Samimi insanlar, davaya gönül vermiş neferler, saflardan uzaklaştırıldı… Parası ve gücü olup, çevresi olmayanlar partinin en üst noktalarında yer edindiler.

Bu adaletsiz tutum, bu seyrediş, toplumsal sorgulamayı, küskünlüğü, AK partideki kopuşları beraberinde getirirken, illerdeki yöneticiler, bu kopuşun farkına varıp engel olma yoluna gitmediler.

Çünkü benim olsun, başka kimse benim koltuğuma göz dikmesin, zihniyetinde siyaset yapmaya yeltendiler.
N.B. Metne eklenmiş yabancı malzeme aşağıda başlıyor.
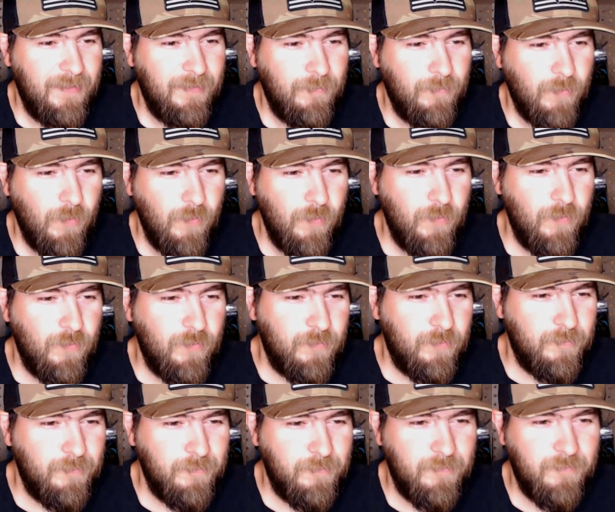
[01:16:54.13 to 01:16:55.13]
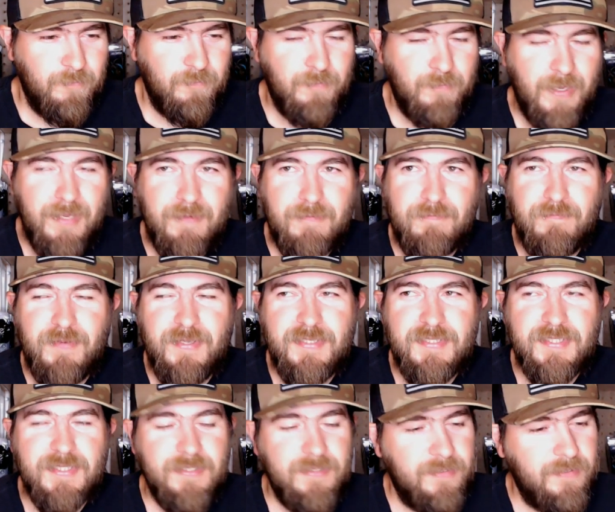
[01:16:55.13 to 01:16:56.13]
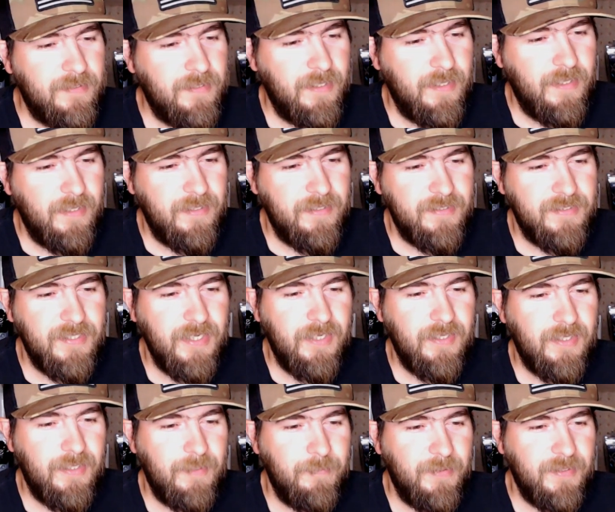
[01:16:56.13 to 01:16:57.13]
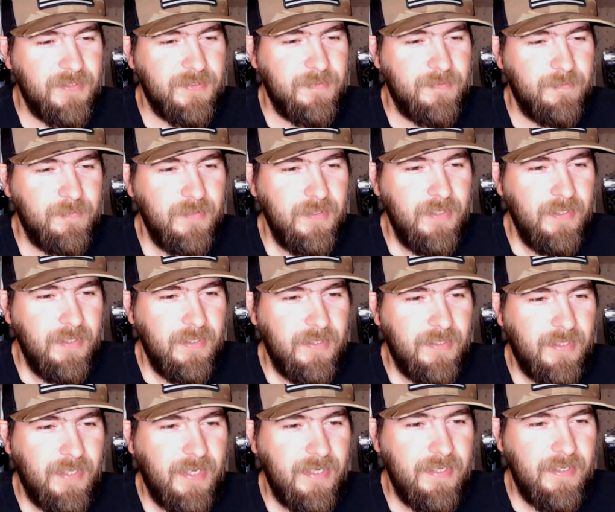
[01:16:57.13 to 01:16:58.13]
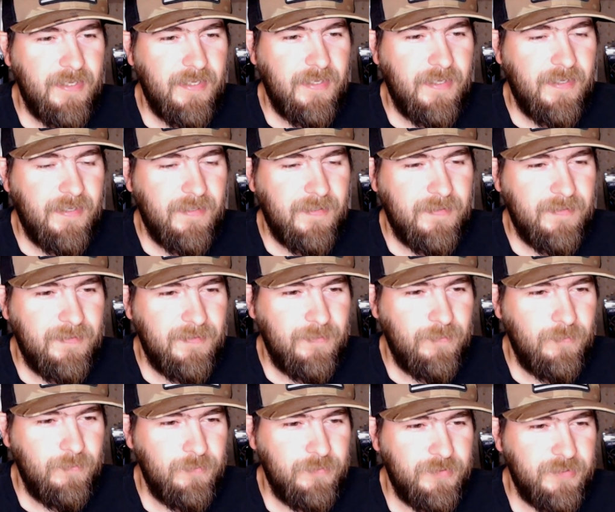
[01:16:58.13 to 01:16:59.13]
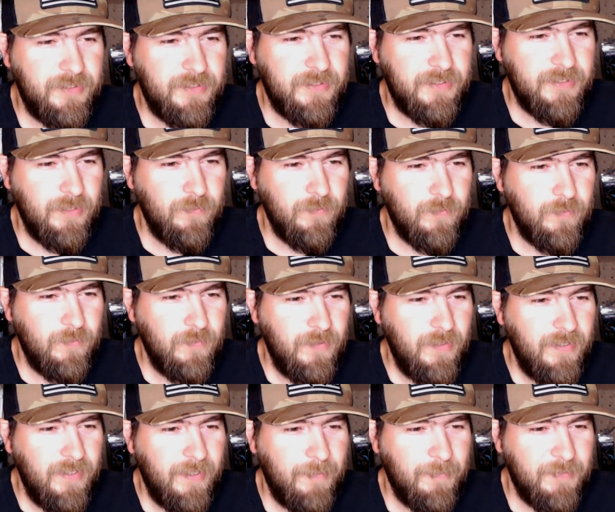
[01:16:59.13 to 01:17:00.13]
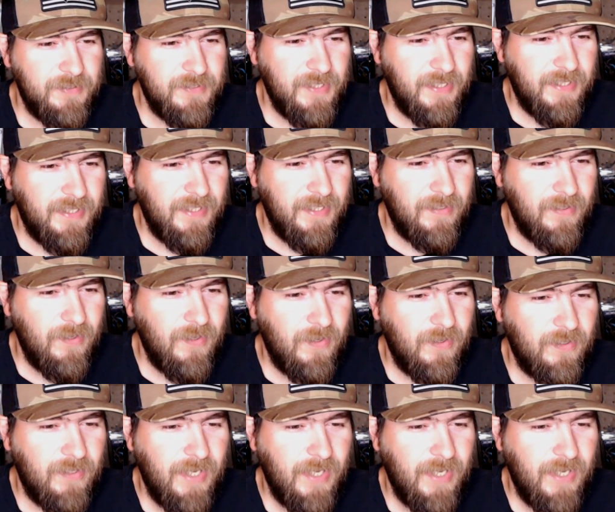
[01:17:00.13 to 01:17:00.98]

Oh, man, Vincent and uh, Dudley must, they, uh, show, they must not get along.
Erdoğan’a sırtını dayayıp, “nasıl olsa halk Erdoğan için oy veriyor” diyerek siyasette yer edinmeye kalktılar.

Ne de olsa kendileri adına Erdoğan kazanıyordu… Halk tarafından seviliyordu…

Tabir-i caizse yorulmadan hazıra kondular…
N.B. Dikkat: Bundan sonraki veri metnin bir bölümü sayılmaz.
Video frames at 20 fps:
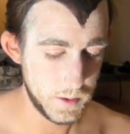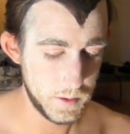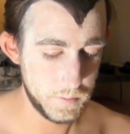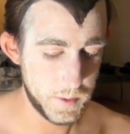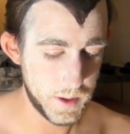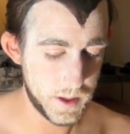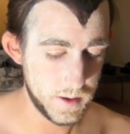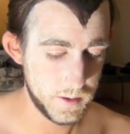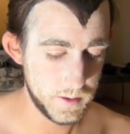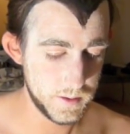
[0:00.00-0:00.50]

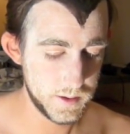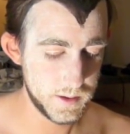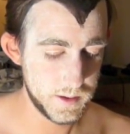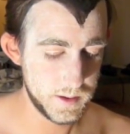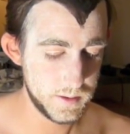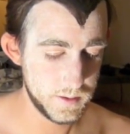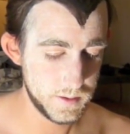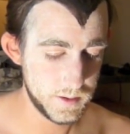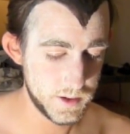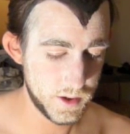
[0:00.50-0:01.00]
because
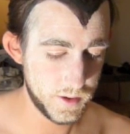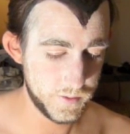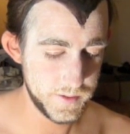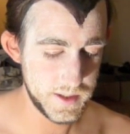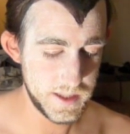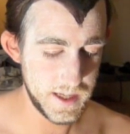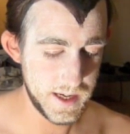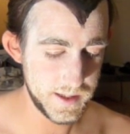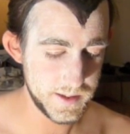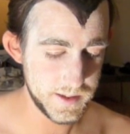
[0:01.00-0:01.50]
she
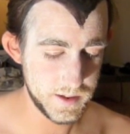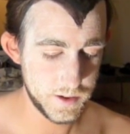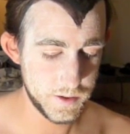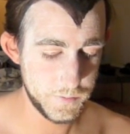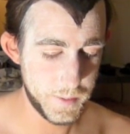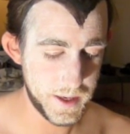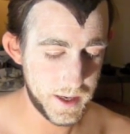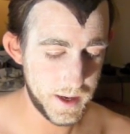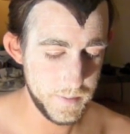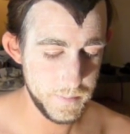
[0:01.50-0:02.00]
obviously had such a
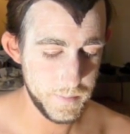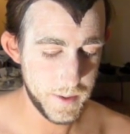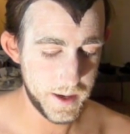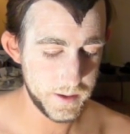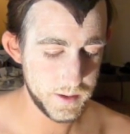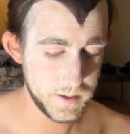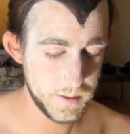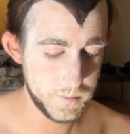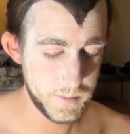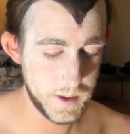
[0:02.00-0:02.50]
big impact
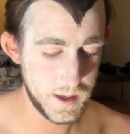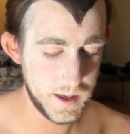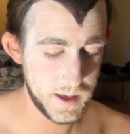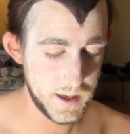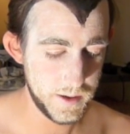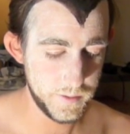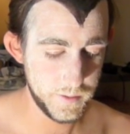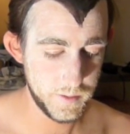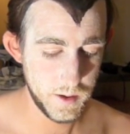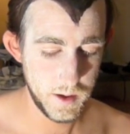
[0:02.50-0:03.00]
on my life.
Teşkilatları, illerdeki müdürlükleri, eş, dost, akraba ile doldurdular.

Gönle hitap edenleri uzaklaştırdılar.

Ankara’dan Milletvekili adayı gelince hoş geldin ağam, paşam, diyerek el bağladılar.

Eleştirmek kimin haddineydi?

Kaç oyun var demek kimin cüretiydi?
 

*
 

23 Haziran İstanbul seçimi, bardağın kırık olduğunun görülmesine vesile oldu…

İyi mi oldu?

Sizin hayır sandığınız şer; Şer sandığınız şeyde hayır vardır. ALLAH (C.C) bilir siz bilmezsiniz...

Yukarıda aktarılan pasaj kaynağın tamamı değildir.